Big Brother To Watch Judges?
One week from today, the U.S. Judicial Conference will decide whether judges and their staff can handle grown-up responsibilities like ... using the internet. No, you did not click onto The Onion by mistake: after heated
disagreement
earlier this year, the issue is coming to a head. Judge Alex Kozinski of the 9th Circuit Court of Appeals has
a great Wall Street Journal opinion piece, today only. (It wants your email; try
me@privacy.net.)
Jeffrey Rosen's
analysis in TNR
is another good take on it.

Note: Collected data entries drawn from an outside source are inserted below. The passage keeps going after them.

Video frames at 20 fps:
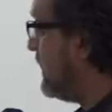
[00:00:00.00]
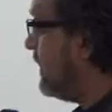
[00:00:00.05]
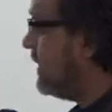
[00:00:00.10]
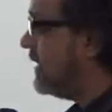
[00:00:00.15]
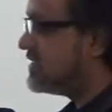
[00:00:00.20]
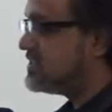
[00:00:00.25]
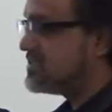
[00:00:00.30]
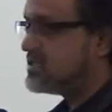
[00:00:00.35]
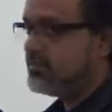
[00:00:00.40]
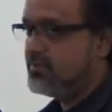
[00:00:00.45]
The
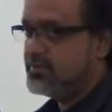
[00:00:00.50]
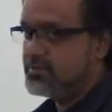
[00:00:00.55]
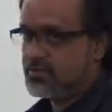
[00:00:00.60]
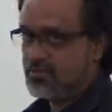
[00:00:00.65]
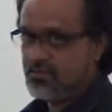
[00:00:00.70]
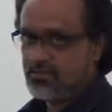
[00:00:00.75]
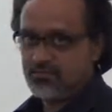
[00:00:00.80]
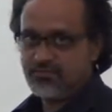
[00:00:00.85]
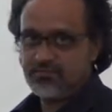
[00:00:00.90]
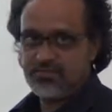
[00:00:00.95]

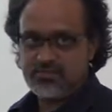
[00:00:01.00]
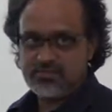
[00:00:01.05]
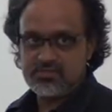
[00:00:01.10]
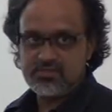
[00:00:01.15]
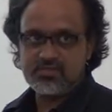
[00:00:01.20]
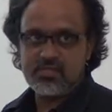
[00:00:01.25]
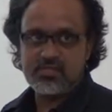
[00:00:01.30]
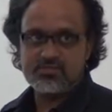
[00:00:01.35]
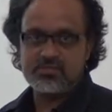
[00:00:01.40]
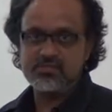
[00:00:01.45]
legitimacy of the
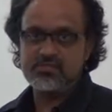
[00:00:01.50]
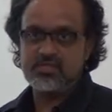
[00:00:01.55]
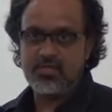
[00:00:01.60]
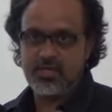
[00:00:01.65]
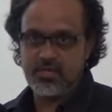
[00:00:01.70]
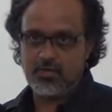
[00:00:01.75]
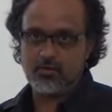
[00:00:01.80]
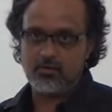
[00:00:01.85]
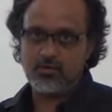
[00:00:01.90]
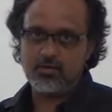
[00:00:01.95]

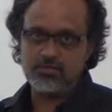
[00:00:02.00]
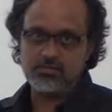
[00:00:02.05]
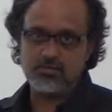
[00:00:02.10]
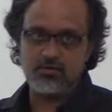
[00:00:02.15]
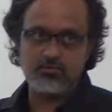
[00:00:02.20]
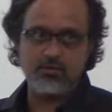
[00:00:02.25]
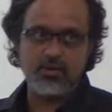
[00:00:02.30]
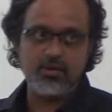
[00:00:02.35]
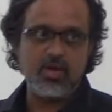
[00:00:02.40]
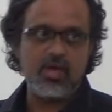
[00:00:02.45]
CEO, his
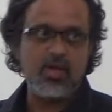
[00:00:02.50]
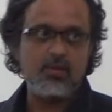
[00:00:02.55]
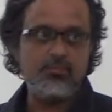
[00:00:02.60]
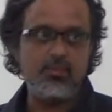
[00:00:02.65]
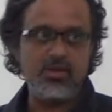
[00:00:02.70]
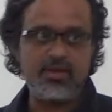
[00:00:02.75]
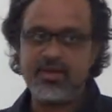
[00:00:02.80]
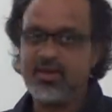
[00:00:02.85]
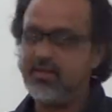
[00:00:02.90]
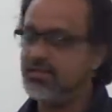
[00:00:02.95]
own
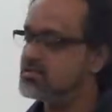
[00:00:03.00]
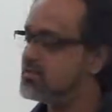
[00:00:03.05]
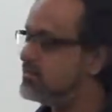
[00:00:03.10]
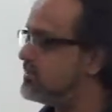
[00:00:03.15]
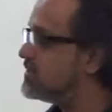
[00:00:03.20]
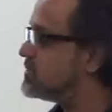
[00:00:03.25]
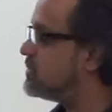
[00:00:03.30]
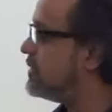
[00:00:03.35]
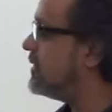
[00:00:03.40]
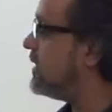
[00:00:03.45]

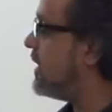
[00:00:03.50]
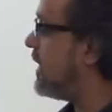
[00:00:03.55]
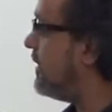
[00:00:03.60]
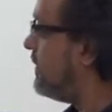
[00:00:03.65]
mechanism is being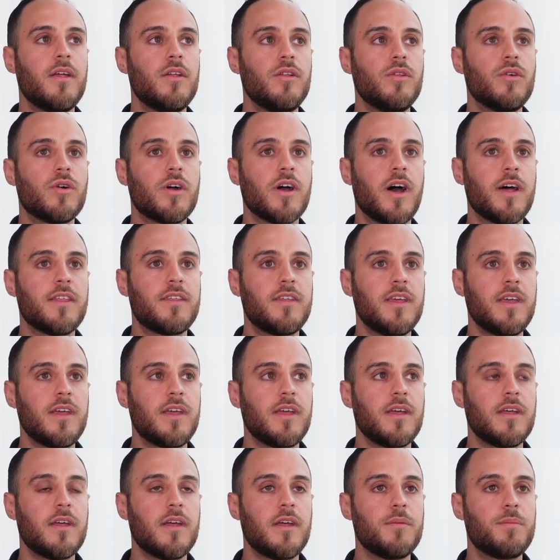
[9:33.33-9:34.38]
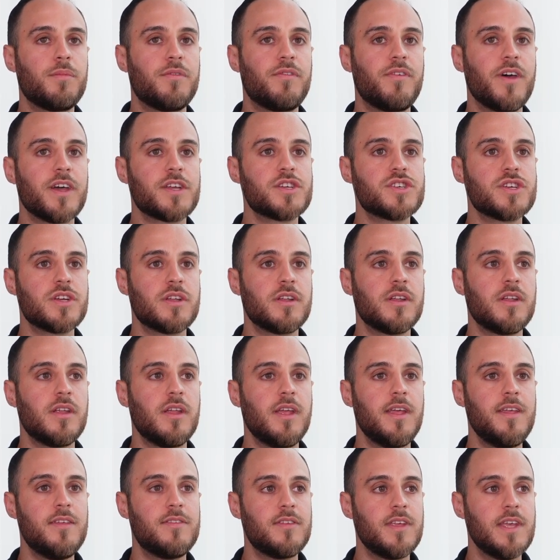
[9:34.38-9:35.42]
look, I think perfection
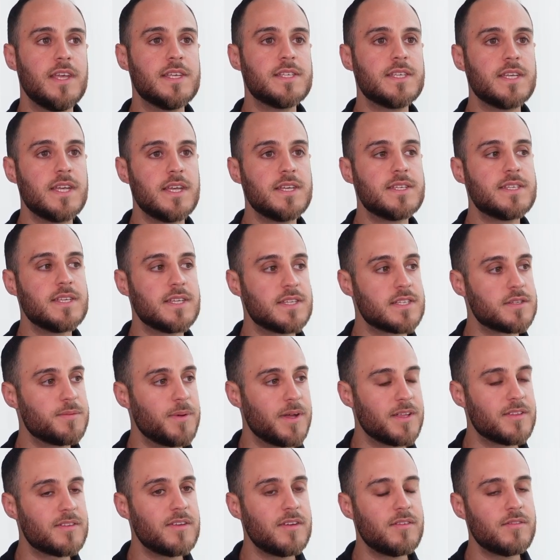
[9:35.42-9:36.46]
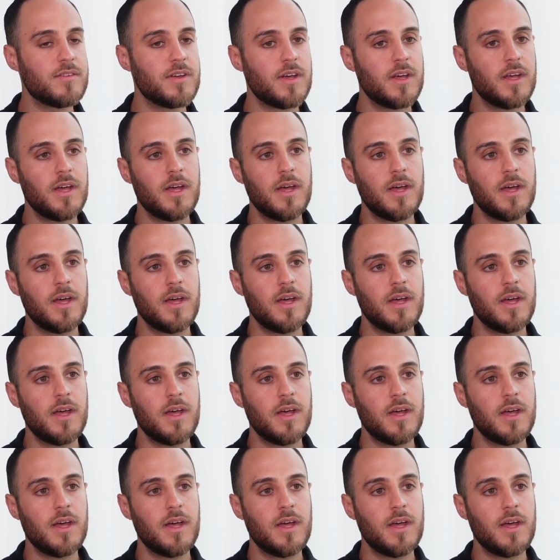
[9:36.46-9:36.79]
is expensive,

If you don't think the men and women who hold people's lives in their hands need daddy and mommy looking over their shoulder, you might take a moment to fire off a quick, polite email
per the EFF's suggestion.
If surveillance can invade a judge's workplace, it's for damnsure
there's nothing keeping it out of yours.
If anybody at all can point out to society how wrong it is to institute blanket surveillance of all individuals using the Internet within a defineable group, it's these tough, liberty-minded judges. In contrast with the corrupt, election-stealing American Supreme Court, these somewhat lower-level judges realize exactly what is at stake here, and they will raise the biggest stink you ever smelled before they submit to this rank injustice from on high. Aux barricades, toute la nation Americaine!